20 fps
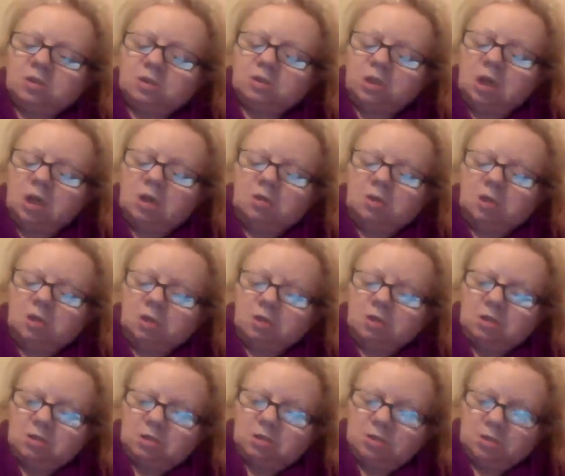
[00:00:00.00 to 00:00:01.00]
going,
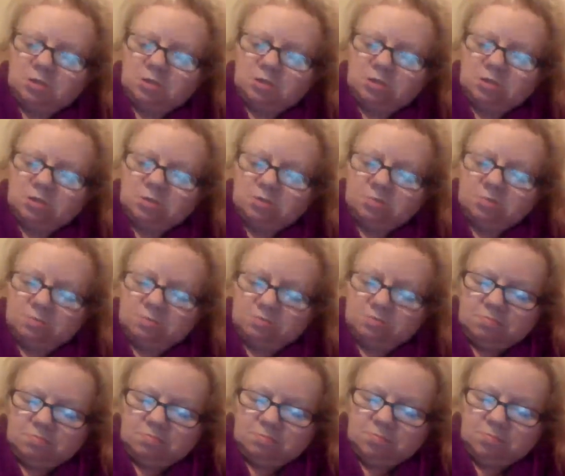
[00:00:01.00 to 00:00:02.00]

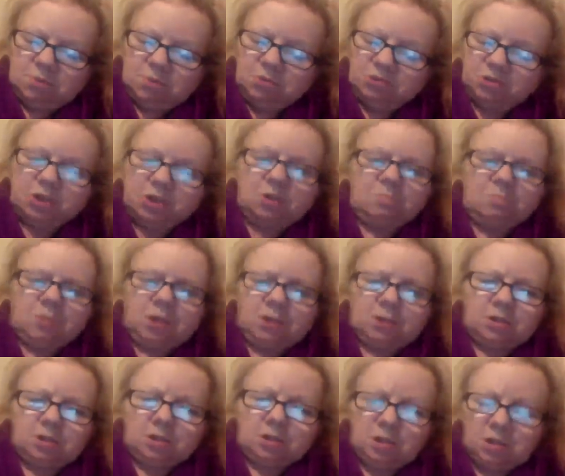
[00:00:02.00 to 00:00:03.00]
we're stuck
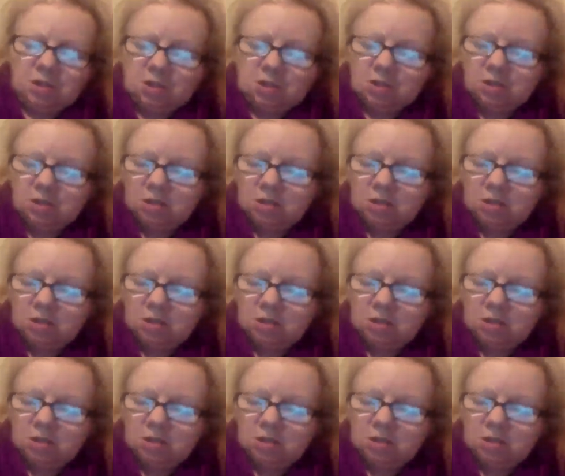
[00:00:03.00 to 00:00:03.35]
basically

■ ■ ■ ■

Without any pictures, return the material above exactly.

→ EXERCISE OUTPUT
20 fps
[00:00:00.00 to 00:00:01.00]
going,
[00:00:01.00 to 00:00:02.00]

[00:00:02.00 to 00:00:03.00]
we're stuck
[00:00:03.00 to 00:00:03.35]
basically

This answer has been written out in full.